Comparative characterization of sweetpotato antioxidant genes from expressed sequence tags of dehydration-treated fibrous roots under different abiotic stress conditions.

Drought stress is one of the most adverse conditions for plant growth and productivity. The plant antioxidant system is an important defense mechanism and includes antioxidant enzymes and low-molecular weight antioxidants. Understanding the biochemical and molecular responses to drought is essential for improving plant resistance to water-limited conditions.

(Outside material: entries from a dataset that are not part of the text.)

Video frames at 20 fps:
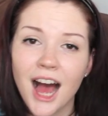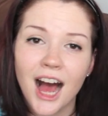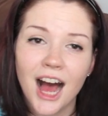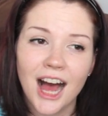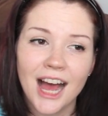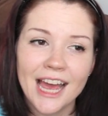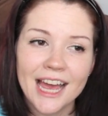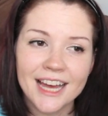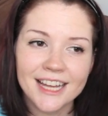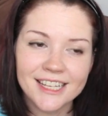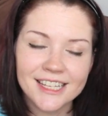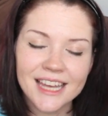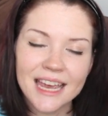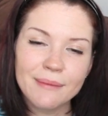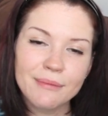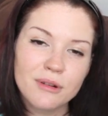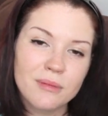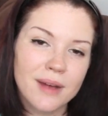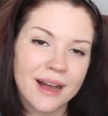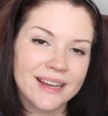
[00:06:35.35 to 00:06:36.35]
I had to
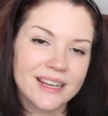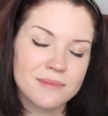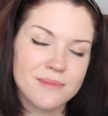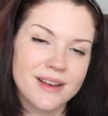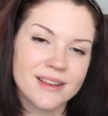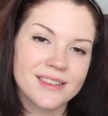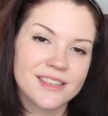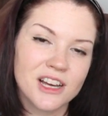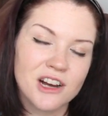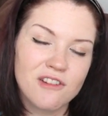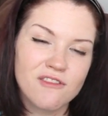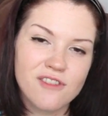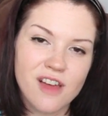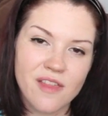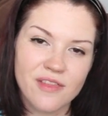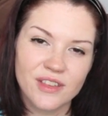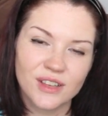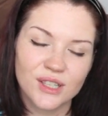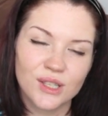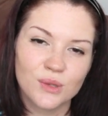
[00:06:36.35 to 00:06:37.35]
keep reminding myself
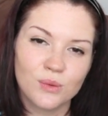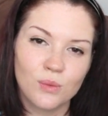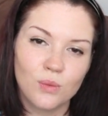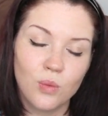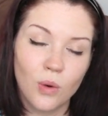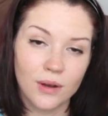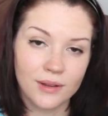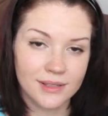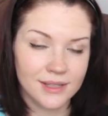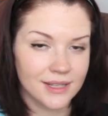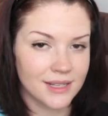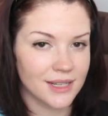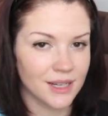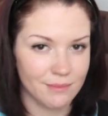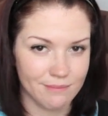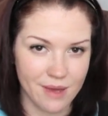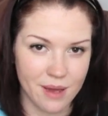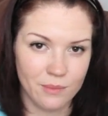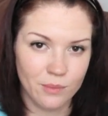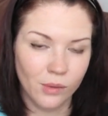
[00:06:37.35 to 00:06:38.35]
that this wasn't a
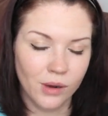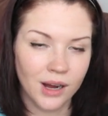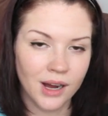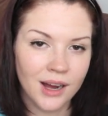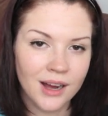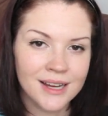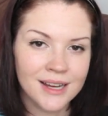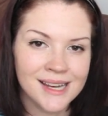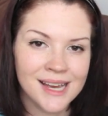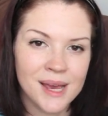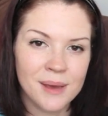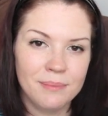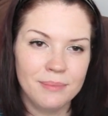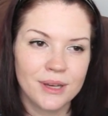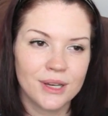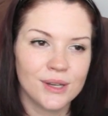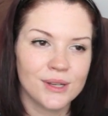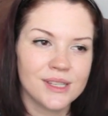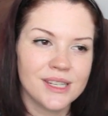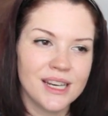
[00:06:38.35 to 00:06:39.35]
memoir
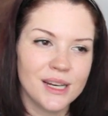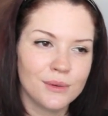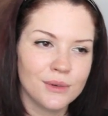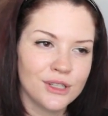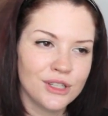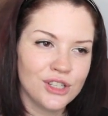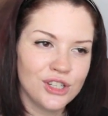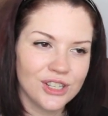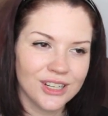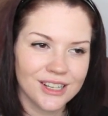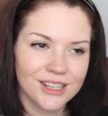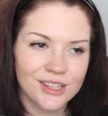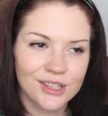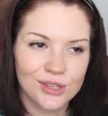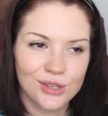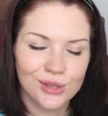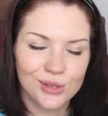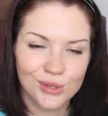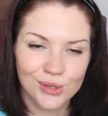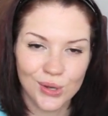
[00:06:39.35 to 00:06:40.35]
because it was
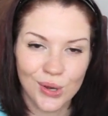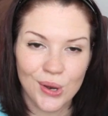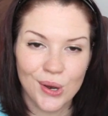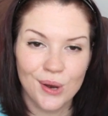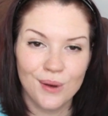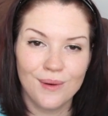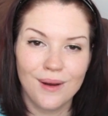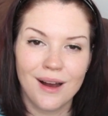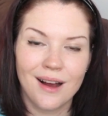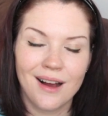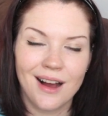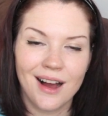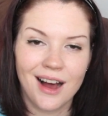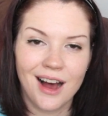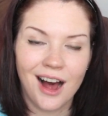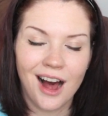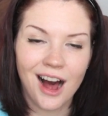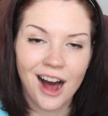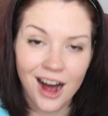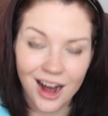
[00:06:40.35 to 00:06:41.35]
just so
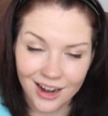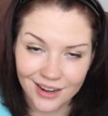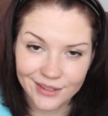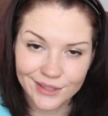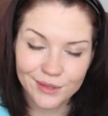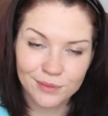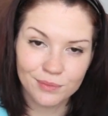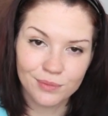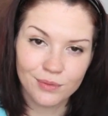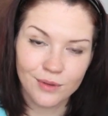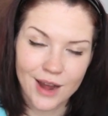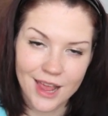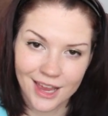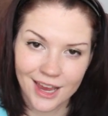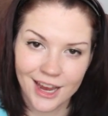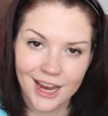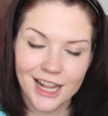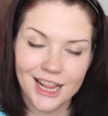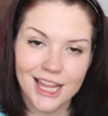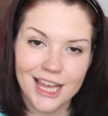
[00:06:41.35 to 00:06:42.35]

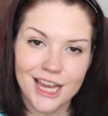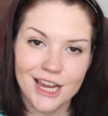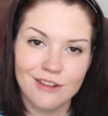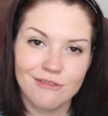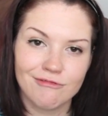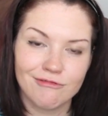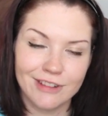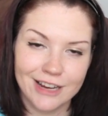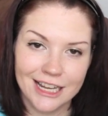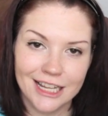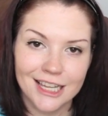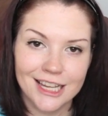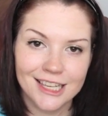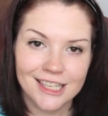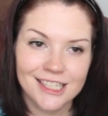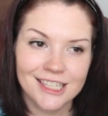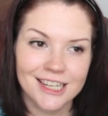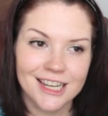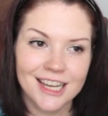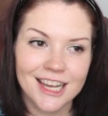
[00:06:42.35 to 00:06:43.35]
heartbreakingly
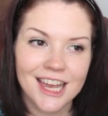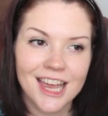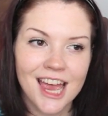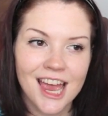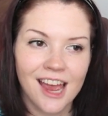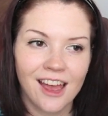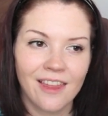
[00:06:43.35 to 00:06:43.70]
realistic.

Previously, we isolated and characterized expressed sequence tags (ESTs) from a full-length enriched cDNA library prepared from fibrous roots of sweetpotato subjected to dehydration stress (Kim et al. in BMB Rep 42:271-276, [5]). In this study, we isolated and characterized 11 sweetpotato antioxidant genes from sweetpotato EST library under various abiotic stress conditions, which included six intracellular CuZn superoxide dismutases (CuZnSOD), ascorbate peroxidase, catalase, glutathione peroxidase (GPX), glutathione-S-transferase, thioredoxin (TRX), and five extracellular peroxidase genes. The expression of almost all the antioxidant genes induced under dehydration treatments occurred in leaves, with the exception of extracellular swPB6, whereas some antioxidant genes showed increased expression levels in the fibrous roots, such as intracellular GPX, TRX, extracellular swPA4, and swPB7 genes. During various abiotic stress treatments in leaves, such as exposure to NaCl, cold, and abscisic acid, several intracellular antioxidant genes were strongly expressed compared with the expression of extracellular antioxidant genes. These results indicated that some intracellular antioxidant genes, especially swAPX1 and CuZnSOD, might be specifically involved in important defense mechanisms against oxidative stress induced by various abiotic stresses including dehydration in sweetpotato plants.